◆ Provided data
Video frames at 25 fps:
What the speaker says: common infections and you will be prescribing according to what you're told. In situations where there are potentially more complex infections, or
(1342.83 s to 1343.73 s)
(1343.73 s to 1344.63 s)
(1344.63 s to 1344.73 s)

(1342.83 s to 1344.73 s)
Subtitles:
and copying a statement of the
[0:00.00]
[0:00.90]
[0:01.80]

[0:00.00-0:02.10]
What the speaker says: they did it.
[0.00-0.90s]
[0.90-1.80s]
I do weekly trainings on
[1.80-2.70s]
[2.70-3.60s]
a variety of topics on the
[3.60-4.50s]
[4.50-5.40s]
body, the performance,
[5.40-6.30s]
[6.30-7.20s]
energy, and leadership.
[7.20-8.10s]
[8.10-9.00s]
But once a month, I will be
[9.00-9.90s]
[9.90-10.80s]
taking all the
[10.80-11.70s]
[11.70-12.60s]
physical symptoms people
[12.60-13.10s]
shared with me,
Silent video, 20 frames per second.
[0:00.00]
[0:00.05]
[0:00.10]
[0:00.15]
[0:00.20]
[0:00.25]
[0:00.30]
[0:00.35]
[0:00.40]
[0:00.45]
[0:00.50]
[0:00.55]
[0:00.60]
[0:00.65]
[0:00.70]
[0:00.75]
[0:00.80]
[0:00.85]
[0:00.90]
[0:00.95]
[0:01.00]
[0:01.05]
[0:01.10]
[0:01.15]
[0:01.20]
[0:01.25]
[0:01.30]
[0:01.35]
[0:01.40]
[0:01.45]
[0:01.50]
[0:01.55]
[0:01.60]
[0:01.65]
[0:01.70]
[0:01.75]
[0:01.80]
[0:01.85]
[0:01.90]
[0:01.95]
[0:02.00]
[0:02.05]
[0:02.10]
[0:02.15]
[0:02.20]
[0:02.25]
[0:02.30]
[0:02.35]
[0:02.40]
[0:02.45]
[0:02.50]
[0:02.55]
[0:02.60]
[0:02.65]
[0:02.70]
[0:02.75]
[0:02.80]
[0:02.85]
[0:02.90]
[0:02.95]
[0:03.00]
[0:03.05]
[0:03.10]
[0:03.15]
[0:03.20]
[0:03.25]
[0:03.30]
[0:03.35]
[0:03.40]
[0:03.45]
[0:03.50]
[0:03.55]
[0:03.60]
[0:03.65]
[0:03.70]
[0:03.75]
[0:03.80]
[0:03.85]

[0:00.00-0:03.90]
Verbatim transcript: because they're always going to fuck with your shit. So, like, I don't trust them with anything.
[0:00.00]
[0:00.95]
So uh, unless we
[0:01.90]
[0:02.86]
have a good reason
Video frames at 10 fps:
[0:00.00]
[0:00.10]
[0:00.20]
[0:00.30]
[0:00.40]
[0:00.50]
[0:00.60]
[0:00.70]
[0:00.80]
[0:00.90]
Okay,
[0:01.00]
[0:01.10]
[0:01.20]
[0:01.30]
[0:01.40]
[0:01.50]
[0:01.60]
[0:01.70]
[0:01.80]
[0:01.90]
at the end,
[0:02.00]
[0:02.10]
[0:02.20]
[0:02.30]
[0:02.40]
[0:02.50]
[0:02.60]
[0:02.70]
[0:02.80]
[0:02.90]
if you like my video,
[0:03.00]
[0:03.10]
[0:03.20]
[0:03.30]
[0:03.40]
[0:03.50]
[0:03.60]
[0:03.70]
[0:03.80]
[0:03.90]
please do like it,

◆ Assignment
Copy the listing word for word.

◆ Written answer
Video frames at 25 fps:
What the speaker says: common infections and you will be prescribing according to what you're told. In situations where there are potentially more complex infections, or
(1342.83 s to 1343.73 s)
(1343.73 s to 1344.63 s)
(1344.63 s to 1344.73 s)

(1342.83 s to 1344.73 s)
Subtitles:
and copying a statement of the
[0:00.00]
[0:00.90]
[0:01.80]

[0:00.00-0:02.10]
What the speaker says: they did it.
[0.00-0.90s]
[0.90-1.80s]
I do weekly trainings on
[1.80-2.70s]
[2.70-3.60s]
a variety of topics on the
[3.60-4.50s]
[4.50-5.40s]
body, the performance,
[5.40-6.30s]
[6.30-7.20s]
energy, and leadership.
[7.20-8.10s]
[8.10-9.00s]
But once a month, I will be
[9.00-9.90s]
[9.90-10.80s]
taking all the
[10.80-11.70s]
[11.70-12.60s]
physical symptoms people
[12.60-13.10s]
shared with me,
Silent video, 20 frames per second.
[0:00.00]
[0:00.05]
[0:00.10]
[0:00.15]
[0:00.20]
[0:00.25]
[0:00.30]
[0:00.35]
[0:00.40]
[0:00.45]
[0:00.50]
[0:00.55]
[0:00.60]
[0:00.65]
[0:00.70]
[0:00.75]
[0:00.80]
[0:00.85]
[0:00.90]
[0:00.95]
[0:01.00]
[0:01.05]
[0:01.10]
[0:01.15]
[0:01.20]
[0:01.25]
[0:01.30]
[0:01.35]
[0:01.40]
[0:01.45]
[0:01.50]
[0:01.55]
[0:01.60]
[0:01.65]
[0:01.70]
[0:01.75]
[0:01.80]
[0:01.85]
[0:01.90]
[0:01.95]
[0:02.00]
[0:02.05]
[0:02.10]
[0:02.15]
[0:02.20]
[0:02.25]
[0:02.30]
[0:02.35]
[0:02.40]
[0:02.45]
[0:02.50]
[0:02.55]
[0:02.60]
[0:02.65]
[0:02.70]
[0:02.75]
[0:02.80]
[0:02.85]
[0:02.90]
[0:02.95]
[0:03.00]
[0:03.05]
[0:03.10]
[0:03.15]
[0:03.20]
[0:03.25]
[0:03.30]
[0:03.35]
[0:03.40]
[0:03.45]
[0:03.50]
[0:03.55]
[0:03.60]
[0:03.65]
[0:03.70]
[0:03.75]
[0:03.80]
[0:03.85]

[0:00.00-0:03.90]
Verbatim transcript: because they're always going to fuck with your shit. So, like, I don't trust them with anything.
[0:00.00]
[0:00.95]
So uh, unless we
[0:01.90]
[0:02.86]
have a good reason
Video frames at 10 fps:
[0:00.00]
[0:00.10]
[0:00.20]
[0:00.30]
[0:00.40]
[0:00.50]
[0:00.60]
[0:00.70]
[0:00.80]
[0:00.90]
Okay,
[0:01.00]
[0:01.10]
[0:01.20]
[0:01.30]
[0:01.40]
[0:01.50]
[0:01.60]
[0:01.70]
[0:01.80]
[0:01.90]
at the end,
[0:02.00]
[0:02.10]
[0:02.20]
[0:02.30]
[0:02.40]
[0:02.50]
[0:02.60]
[0:02.70]
[0:02.80]
[0:02.90]
if you like my video,
[0:03.00]
[0:03.10]
[0:03.20]
[0:03.30]
[0:03.40]
[0:03.50]
[0:03.60]
[0:03.70]
[0:03.80]
[0:03.90]
please do like it,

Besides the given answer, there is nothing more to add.